What is being asked: Once you reach the line containing "[1:31.00-1:32.00]", return it and every line after it exactly, through the end of the records below, with no pictures.

Dataset records:

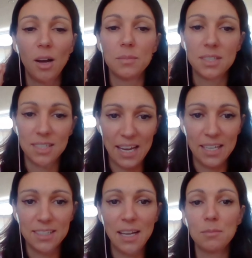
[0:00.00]
calm
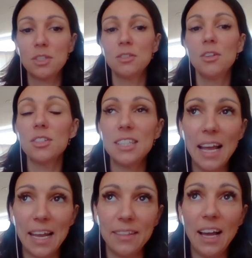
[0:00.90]
state now i'm
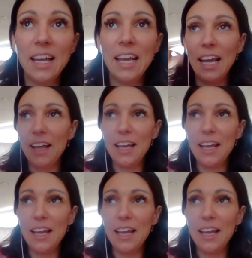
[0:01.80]
not saying that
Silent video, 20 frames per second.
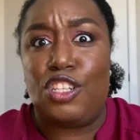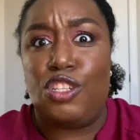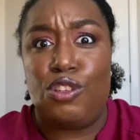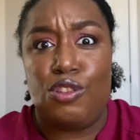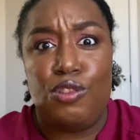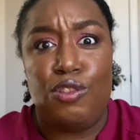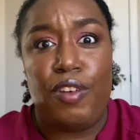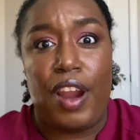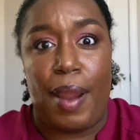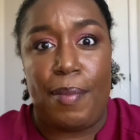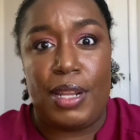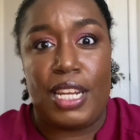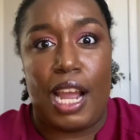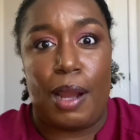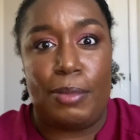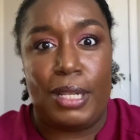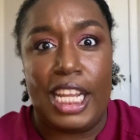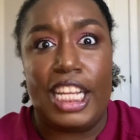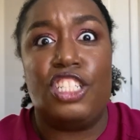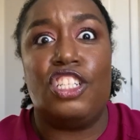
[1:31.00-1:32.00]
2 Grammy
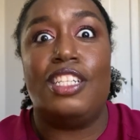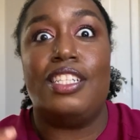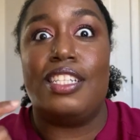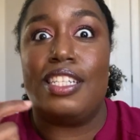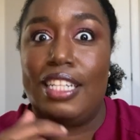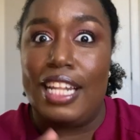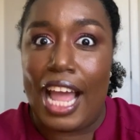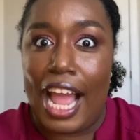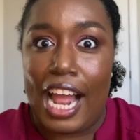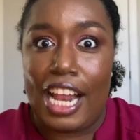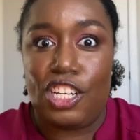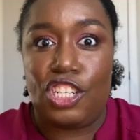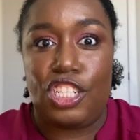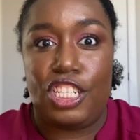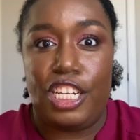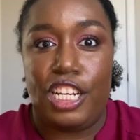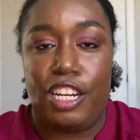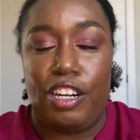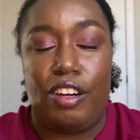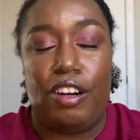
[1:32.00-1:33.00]
nominations last
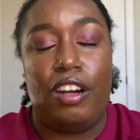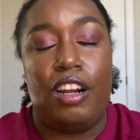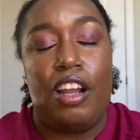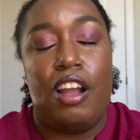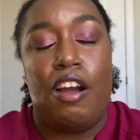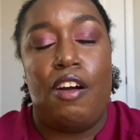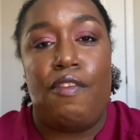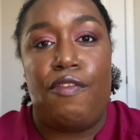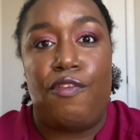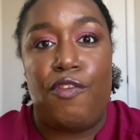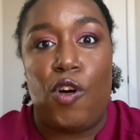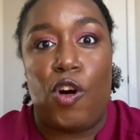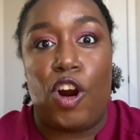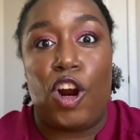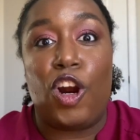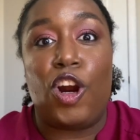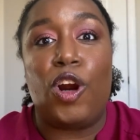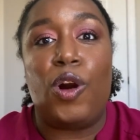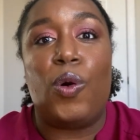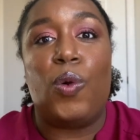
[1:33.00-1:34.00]
year for
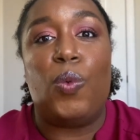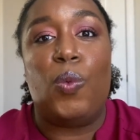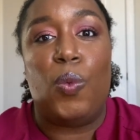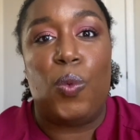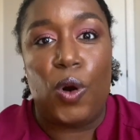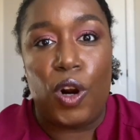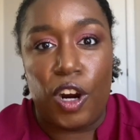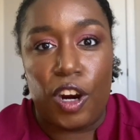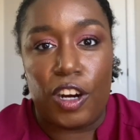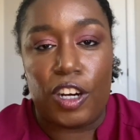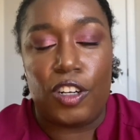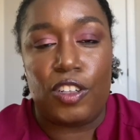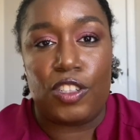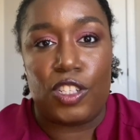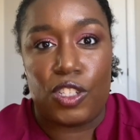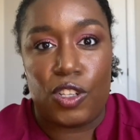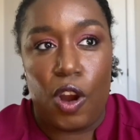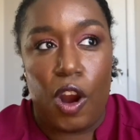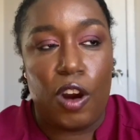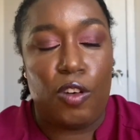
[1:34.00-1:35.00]
her work, her
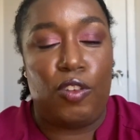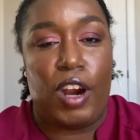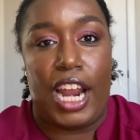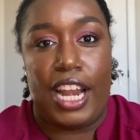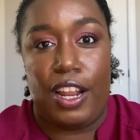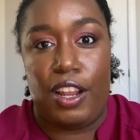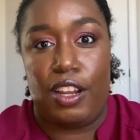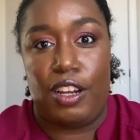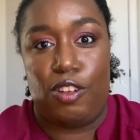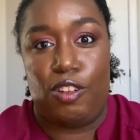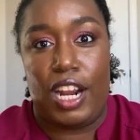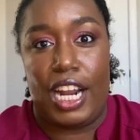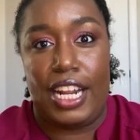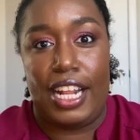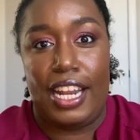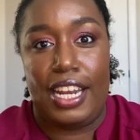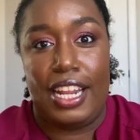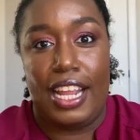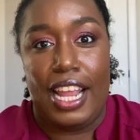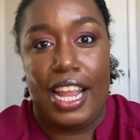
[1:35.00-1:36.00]
songwriting
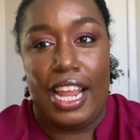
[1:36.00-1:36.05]
credit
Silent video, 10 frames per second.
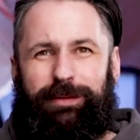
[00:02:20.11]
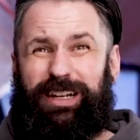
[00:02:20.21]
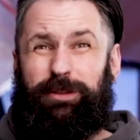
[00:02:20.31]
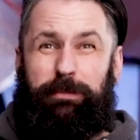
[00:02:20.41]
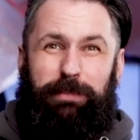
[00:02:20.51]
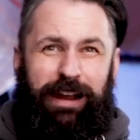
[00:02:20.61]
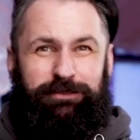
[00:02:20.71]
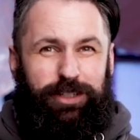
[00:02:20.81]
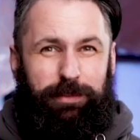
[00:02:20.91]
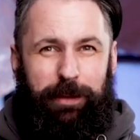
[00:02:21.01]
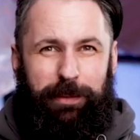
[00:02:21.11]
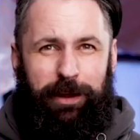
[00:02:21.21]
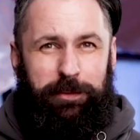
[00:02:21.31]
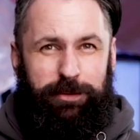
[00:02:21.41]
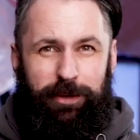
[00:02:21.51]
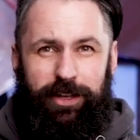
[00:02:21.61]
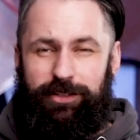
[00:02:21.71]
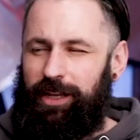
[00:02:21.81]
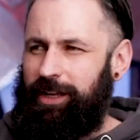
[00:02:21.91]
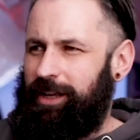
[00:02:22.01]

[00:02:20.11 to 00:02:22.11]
I'm a little bit paranoid about power supplies.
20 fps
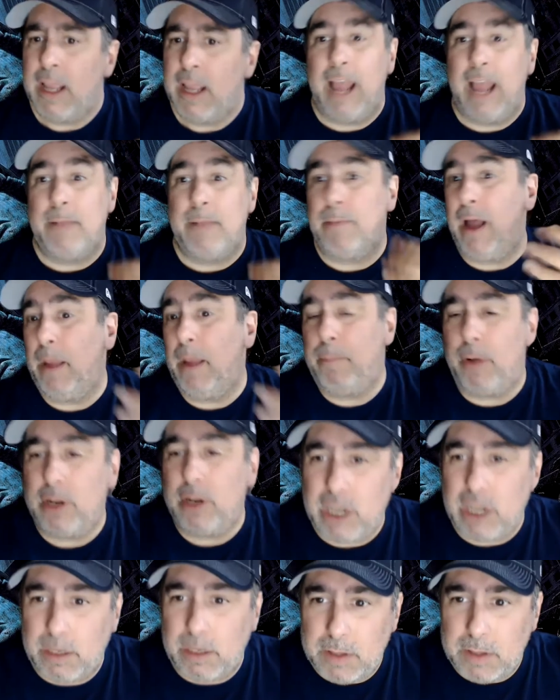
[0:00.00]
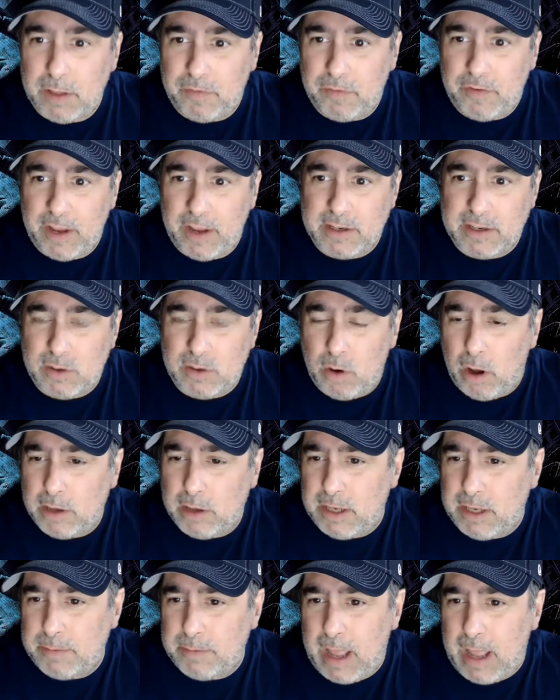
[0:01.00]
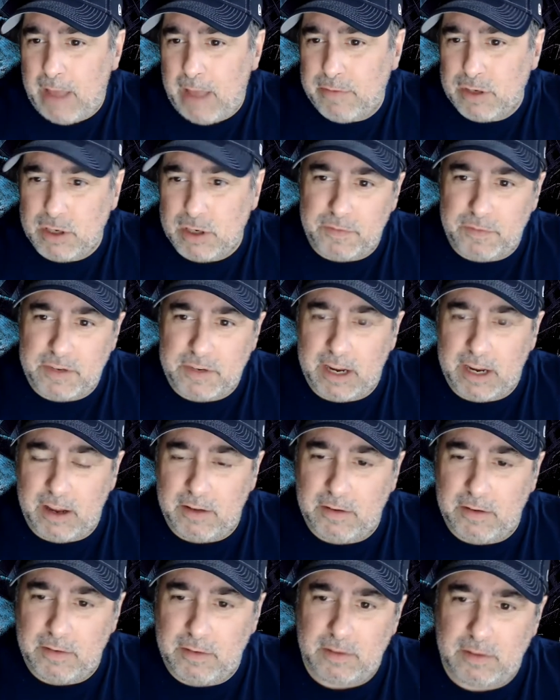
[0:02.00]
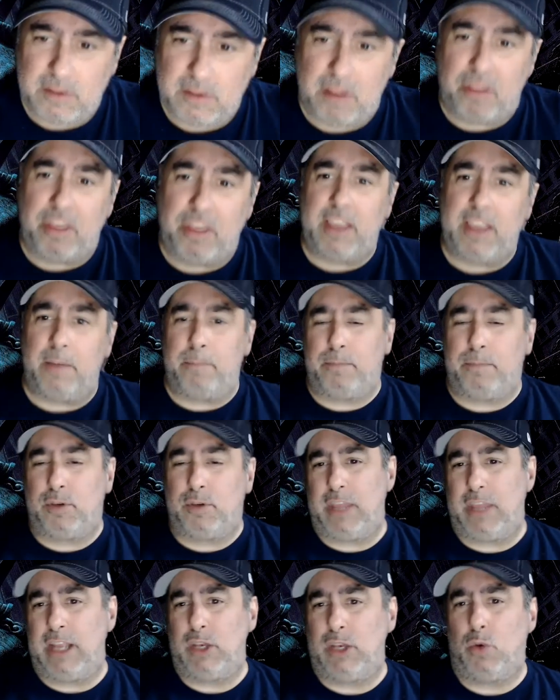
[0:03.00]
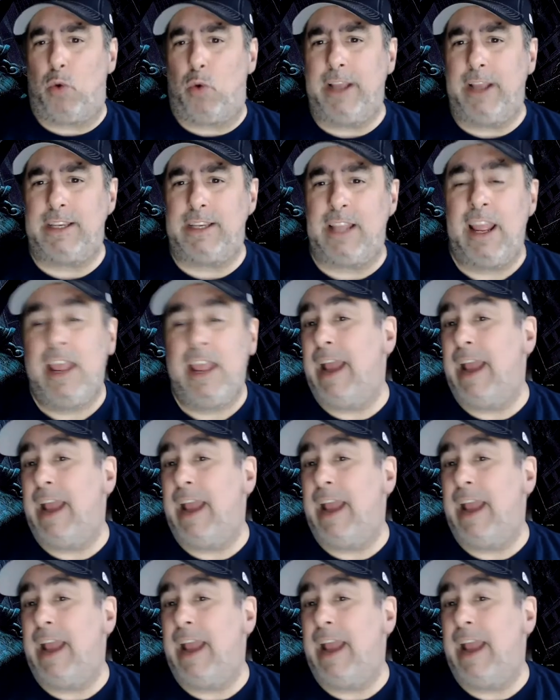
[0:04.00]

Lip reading: and my punching him in the face caused him to have a sort of to think twice,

Problem solution:
[1:31.00-1:32.00]
2 Grammy
[1:32.00-1:33.00]
nominations last
[1:33.00-1:34.00]
year for
[1:34.00-1:35.00]
her work, her
[1:35.00-1:36.00]
songwriting
[1:36.00-1:36.05]
credit
Silent video, 10 frames per second.
[00:02:20.11]
[00:02:20.21]
[00:02:20.31]
[00:02:20.41]
[00:02:20.51]
[00:02:20.61]
[00:02:20.71]
[00:02:20.81]
[00:02:20.91]
[00:02:21.01]
[00:02:21.11]
[00:02:21.21]
[00:02:21.31]
[00:02:21.41]
[00:02:21.51]
[00:02:21.61]
[00:02:21.71]
[00:02:21.81]
[00:02:21.91]
[00:02:22.01]

[00:02:20.11 to 00:02:22.11]
I'm a little bit paranoid about power supplies.
20 fps
[0:00.00]
[0:01.00]
[0:02.00]
[0:03.00]
[0:04.00]

Lip reading: and my punching him in the face caused him to have a sort of to think twice,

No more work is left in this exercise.